Proposition: Let $\Omega \subset \mathbb{R}^n$ be a bounded open set, $f \in C^1(\overline{\Omega})$ and $p \notin f(\partial \Omega)$ a regular point of $f$. Then there exists $\epsilon_0>0$ such that for any function $\phi : \overline{\Omega} \to \mathbb{R}$ satisfying $\int_{\Omega} \phi=1$ and $\phi(x)=0$ if $\| x \|>\epsilon_0$, $$\deg(f,\Omega,p):=\sum\limits_{x \in f^{-1}(p)} \text{sign}(J_f(x))= \int_{\Omega} \phi(f(x)-p)J_f(x)dx$$

Then, lemma 2 and theorem 3 in An elementary analytic theory of the degree of mapping in n-dimension space can be proved in almost the same way; just use Sard's lemma to justify that $p$ can be supposed regular.

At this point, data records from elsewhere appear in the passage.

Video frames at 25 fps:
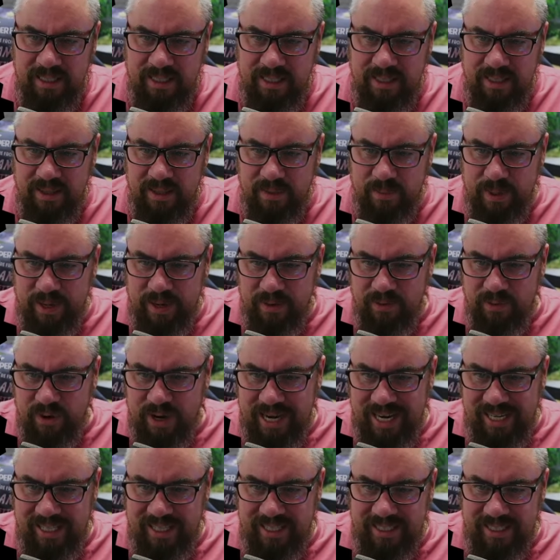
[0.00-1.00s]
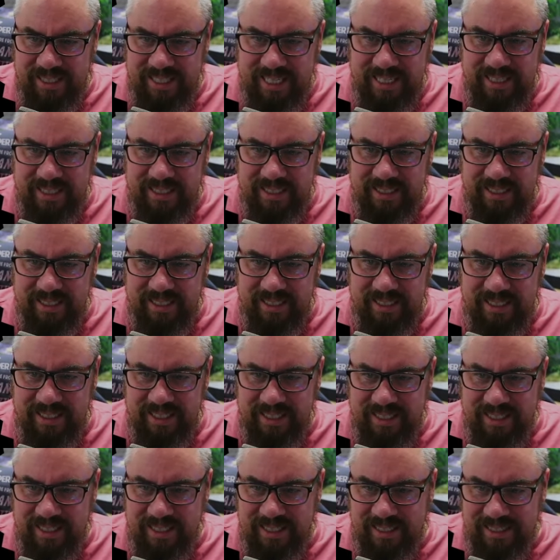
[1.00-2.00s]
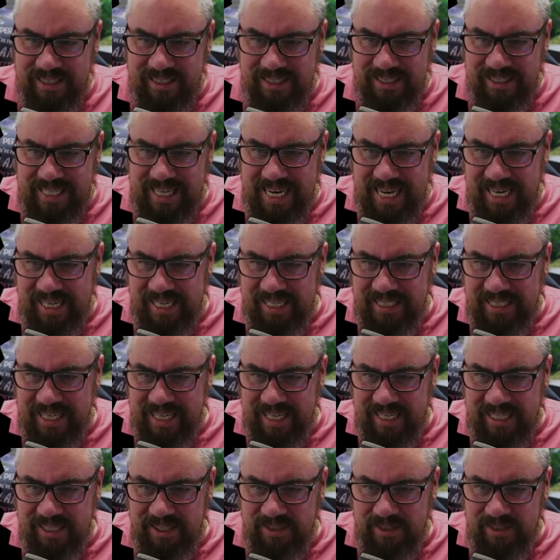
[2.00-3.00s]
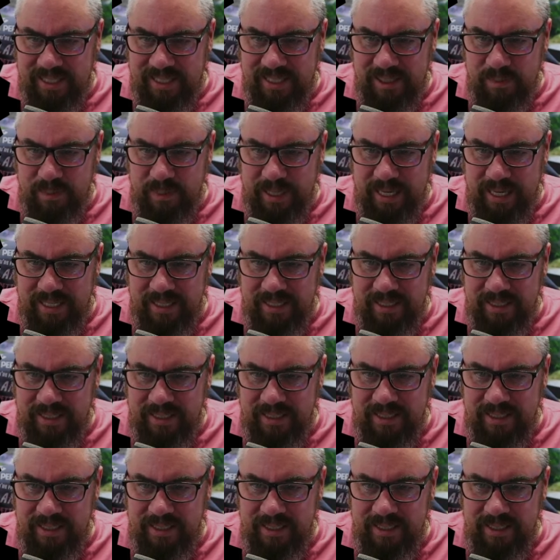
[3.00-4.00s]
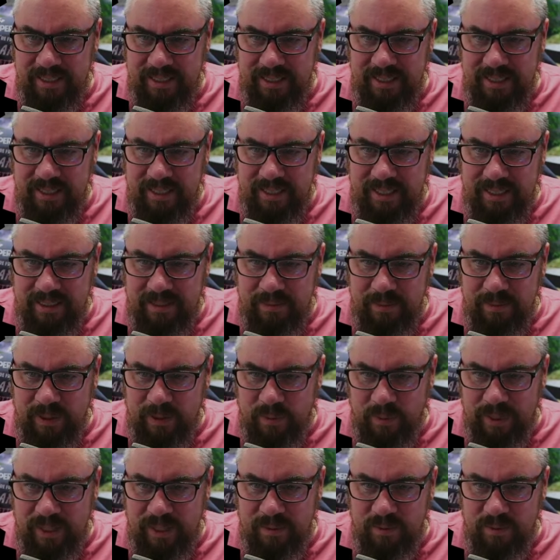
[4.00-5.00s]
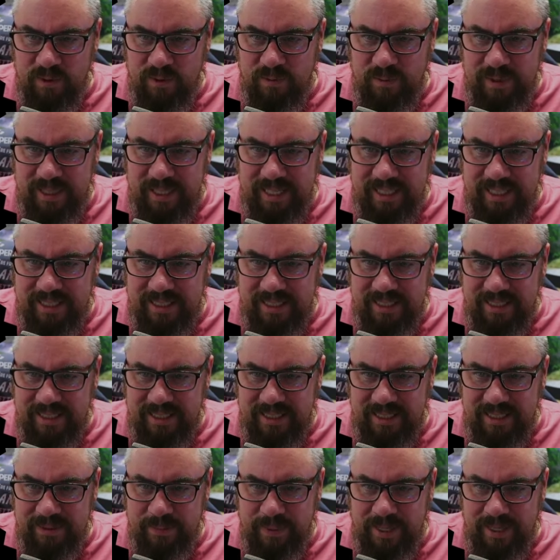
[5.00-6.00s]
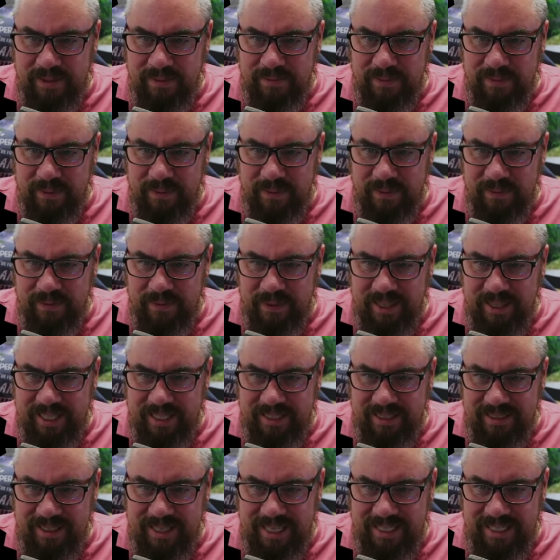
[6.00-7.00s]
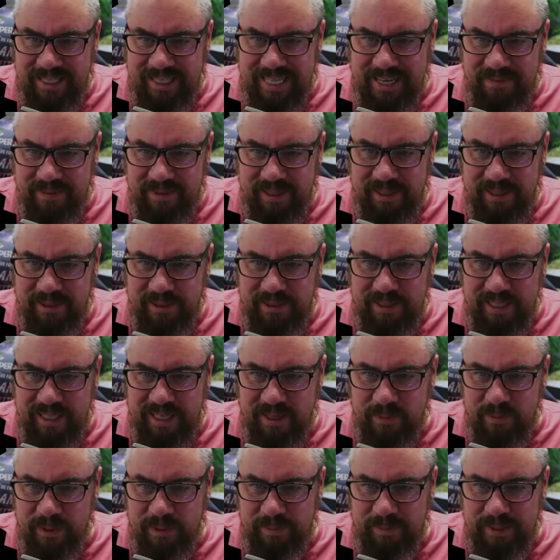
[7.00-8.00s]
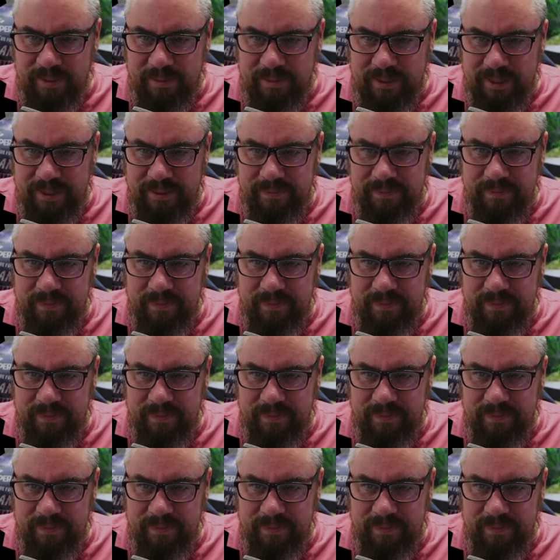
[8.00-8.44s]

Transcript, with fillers: The bit right in the centre, there's a tiny, tiny transparent but where the movement is, there's a bit of a that that definitely looks like a worm to me.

Another important detail: in Heinz's article, it is prove that we can take $\epsilon_0= d(p,f(\partial \Omega))$ whereas we don't know how evolve $\epsilon_0$ with $f$ in the previous proposition. However, such an information is needed to prove lemma 2. So we have to add some details about this point in the previous proof.